*** Data extract ***

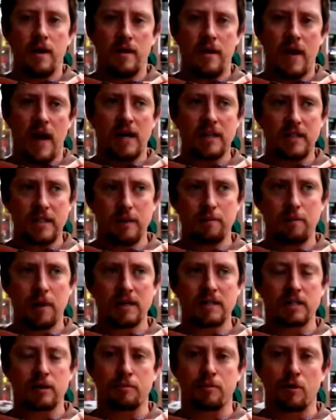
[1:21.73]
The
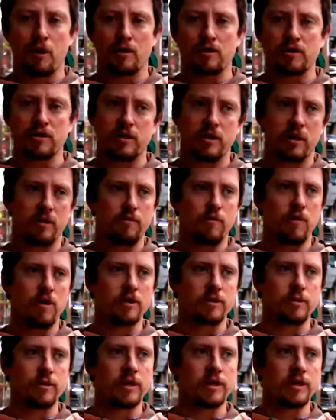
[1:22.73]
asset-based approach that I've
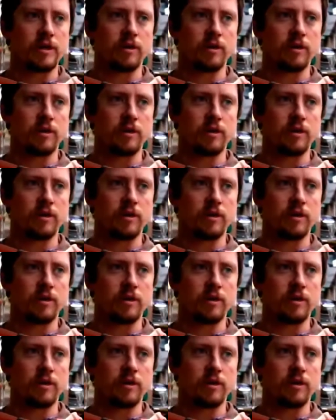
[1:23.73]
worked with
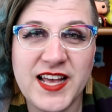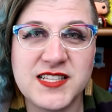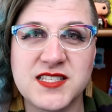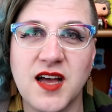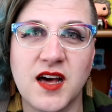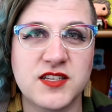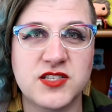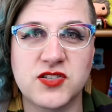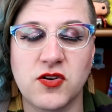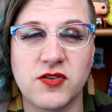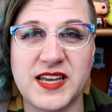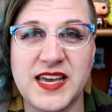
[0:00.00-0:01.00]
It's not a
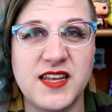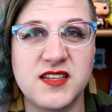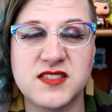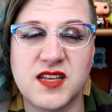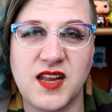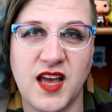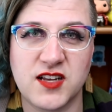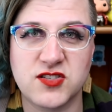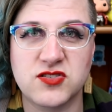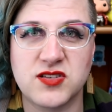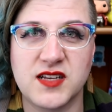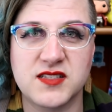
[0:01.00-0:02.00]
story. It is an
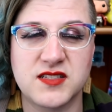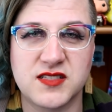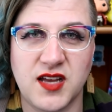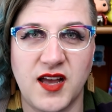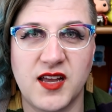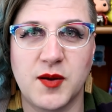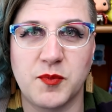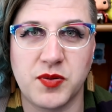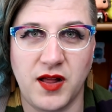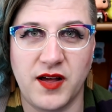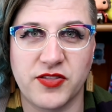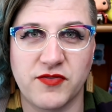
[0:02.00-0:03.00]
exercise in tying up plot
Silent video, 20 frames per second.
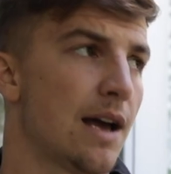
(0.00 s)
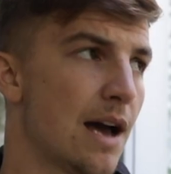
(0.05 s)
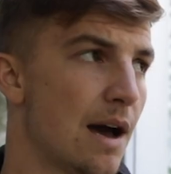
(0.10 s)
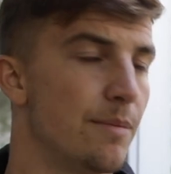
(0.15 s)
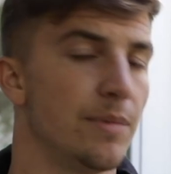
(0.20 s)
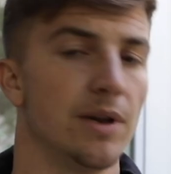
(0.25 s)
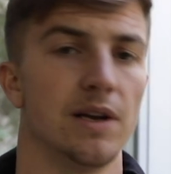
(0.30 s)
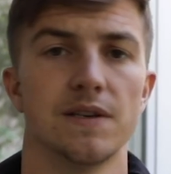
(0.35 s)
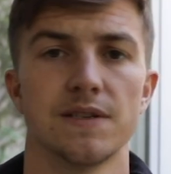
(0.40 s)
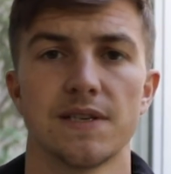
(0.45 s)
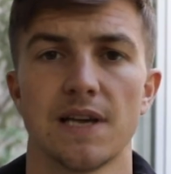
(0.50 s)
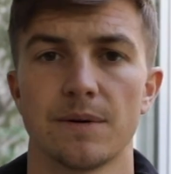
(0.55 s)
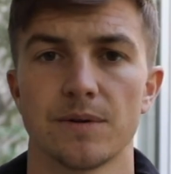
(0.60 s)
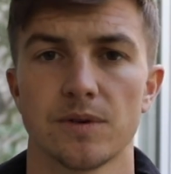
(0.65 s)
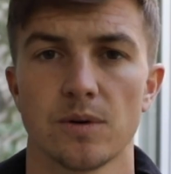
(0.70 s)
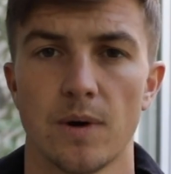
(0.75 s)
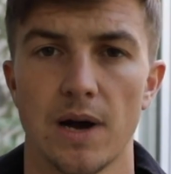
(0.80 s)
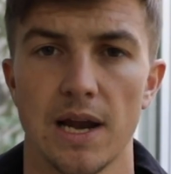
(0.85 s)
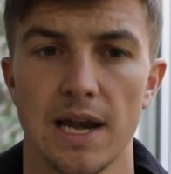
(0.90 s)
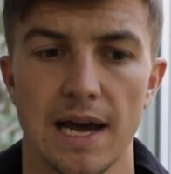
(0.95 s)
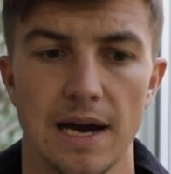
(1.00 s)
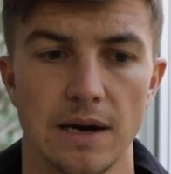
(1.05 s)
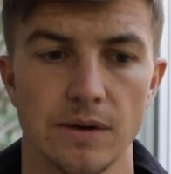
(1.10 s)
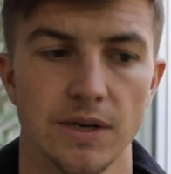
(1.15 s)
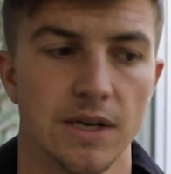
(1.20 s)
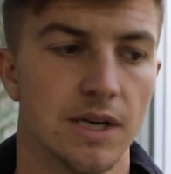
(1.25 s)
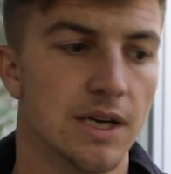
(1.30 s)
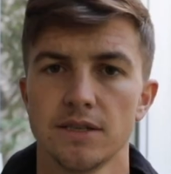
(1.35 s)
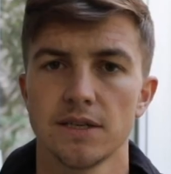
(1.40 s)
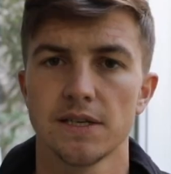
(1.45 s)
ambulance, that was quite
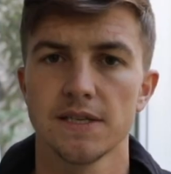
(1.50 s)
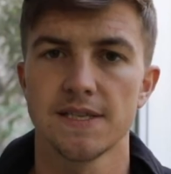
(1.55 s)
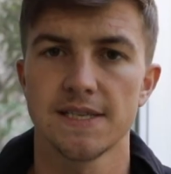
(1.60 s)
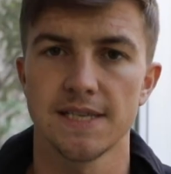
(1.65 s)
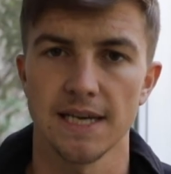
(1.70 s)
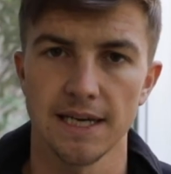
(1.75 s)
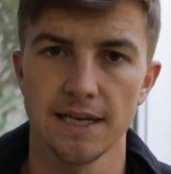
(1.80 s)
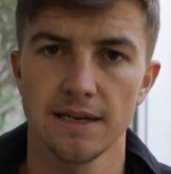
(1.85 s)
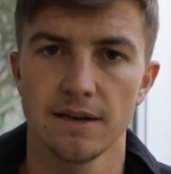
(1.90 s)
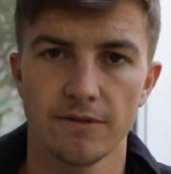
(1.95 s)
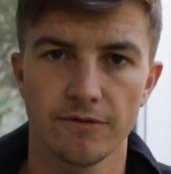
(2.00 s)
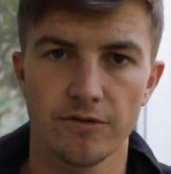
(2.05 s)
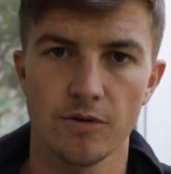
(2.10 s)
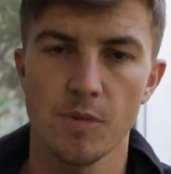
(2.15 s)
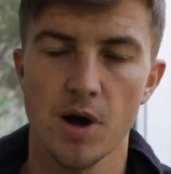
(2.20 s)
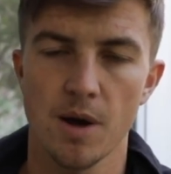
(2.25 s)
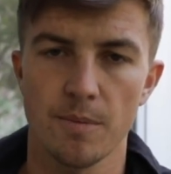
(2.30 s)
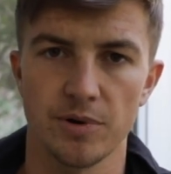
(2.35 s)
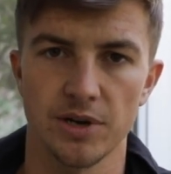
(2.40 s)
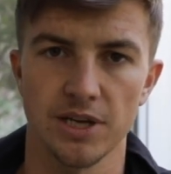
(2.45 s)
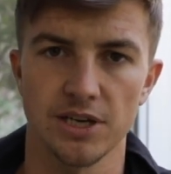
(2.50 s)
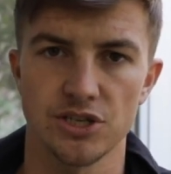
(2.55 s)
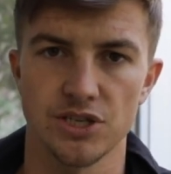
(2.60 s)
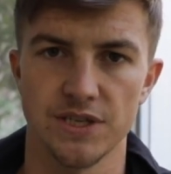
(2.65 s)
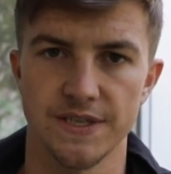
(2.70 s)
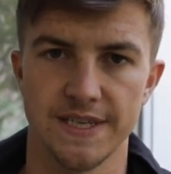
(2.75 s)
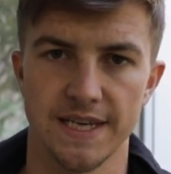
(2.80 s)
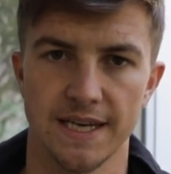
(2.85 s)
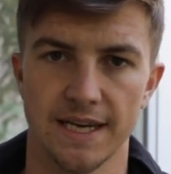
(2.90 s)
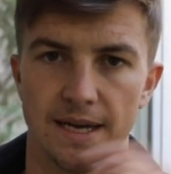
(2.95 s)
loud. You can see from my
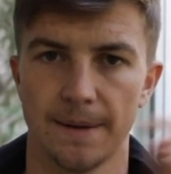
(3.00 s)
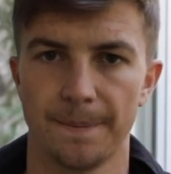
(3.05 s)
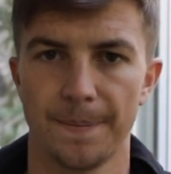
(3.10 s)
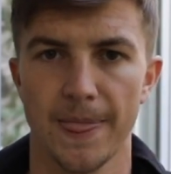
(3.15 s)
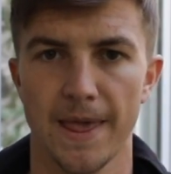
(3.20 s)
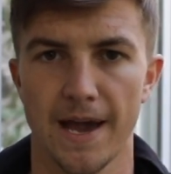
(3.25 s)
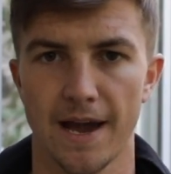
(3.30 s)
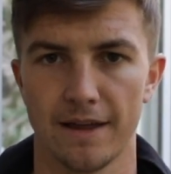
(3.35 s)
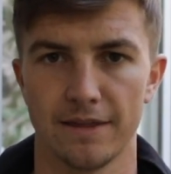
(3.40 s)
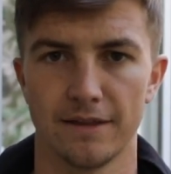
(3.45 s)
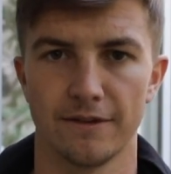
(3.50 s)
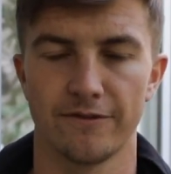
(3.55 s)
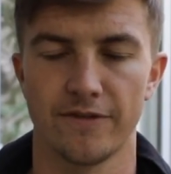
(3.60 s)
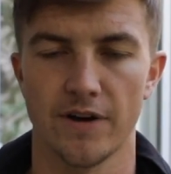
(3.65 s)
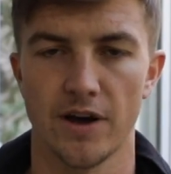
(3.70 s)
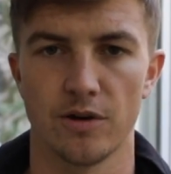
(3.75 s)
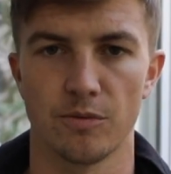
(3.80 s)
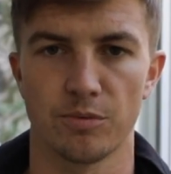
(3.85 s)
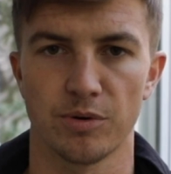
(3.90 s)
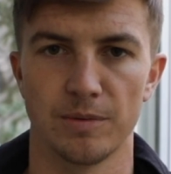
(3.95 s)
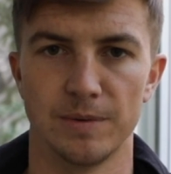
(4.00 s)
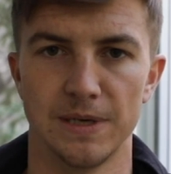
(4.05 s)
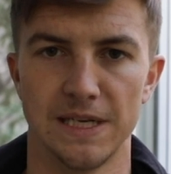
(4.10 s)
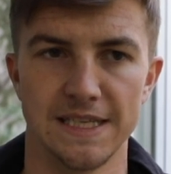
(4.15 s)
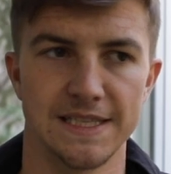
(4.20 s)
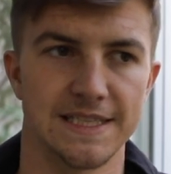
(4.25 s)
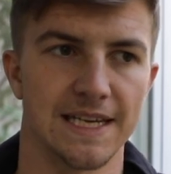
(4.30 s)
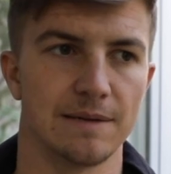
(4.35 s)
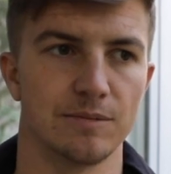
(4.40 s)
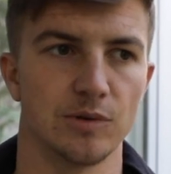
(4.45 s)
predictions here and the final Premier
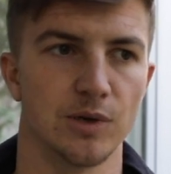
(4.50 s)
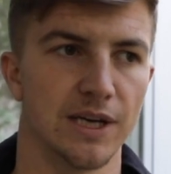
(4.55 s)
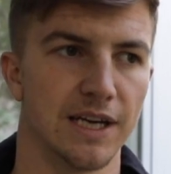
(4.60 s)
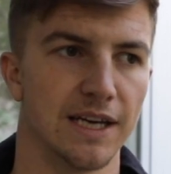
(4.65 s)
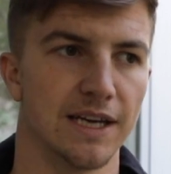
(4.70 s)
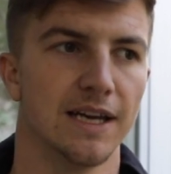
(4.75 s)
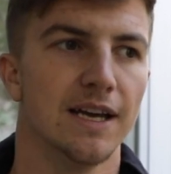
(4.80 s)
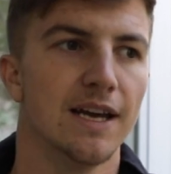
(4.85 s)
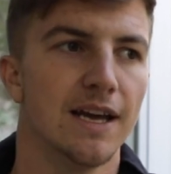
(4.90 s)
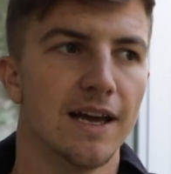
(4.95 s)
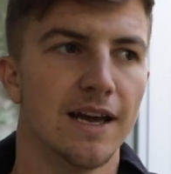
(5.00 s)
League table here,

*** End of Data extract ***

• _Activity_:
With the pictures removed, copy the data above word for word.

• _Reply_:
[1:21.73]
The
[1:22.73]
asset-based approach that I've
[1:23.73]
worked with
[0:00.00-0:01.00]
It's not a
[0:01.00-0:02.00]
story. It is an
[0:02.00-0:03.00]
exercise in tying up plot
Silent video, 20 frames per second.
(0.00 s)
(0.05 s)
(0.10 s)
(0.15 s)
(0.20 s)
(0.25 s)
(0.30 s)
(0.35 s)
(0.40 s)
(0.45 s)
(0.50 s)
(0.55 s)
(0.60 s)
(0.65 s)
(0.70 s)
(0.75 s)
(0.80 s)
(0.85 s)
(0.90 s)
(0.95 s)
(1.00 s)
(1.05 s)
(1.10 s)
(1.15 s)
(1.20 s)
(1.25 s)
(1.30 s)
(1.35 s)
(1.40 s)
(1.45 s)
ambulance, that was quite
(1.50 s)
(1.55 s)
(1.60 s)
(1.65 s)
(1.70 s)
(1.75 s)
(1.80 s)
(1.85 s)
(1.90 s)
(1.95 s)
(2.00 s)
(2.05 s)
(2.10 s)
(2.15 s)
(2.20 s)
(2.25 s)
(2.30 s)
(2.35 s)
(2.40 s)
(2.45 s)
(2.50 s)
(2.55 s)
(2.60 s)
(2.65 s)
(2.70 s)
(2.75 s)
(2.80 s)
(2.85 s)
(2.90 s)
(2.95 s)
loud. You can see from my
(3.00 s)
(3.05 s)
(3.10 s)
(3.15 s)
(3.20 s)
(3.25 s)
(3.30 s)
(3.35 s)
(3.40 s)
(3.45 s)
(3.50 s)
(3.55 s)
(3.60 s)
(3.65 s)
(3.70 s)
(3.75 s)
(3.80 s)
(3.85 s)
(3.90 s)
(3.95 s)
(4.00 s)
(4.05 s)
(4.10 s)
(4.15 s)
(4.20 s)
(4.25 s)
(4.30 s)
(4.35 s)
(4.40 s)
(4.45 s)
predictions here and the final Premier
(4.50 s)
(4.55 s)
(4.60 s)
(4.65 s)
(4.70 s)
(4.75 s)
(4.80 s)
(4.85 s)
(4.90 s)
(4.95 s)
(5.00 s)
League table here,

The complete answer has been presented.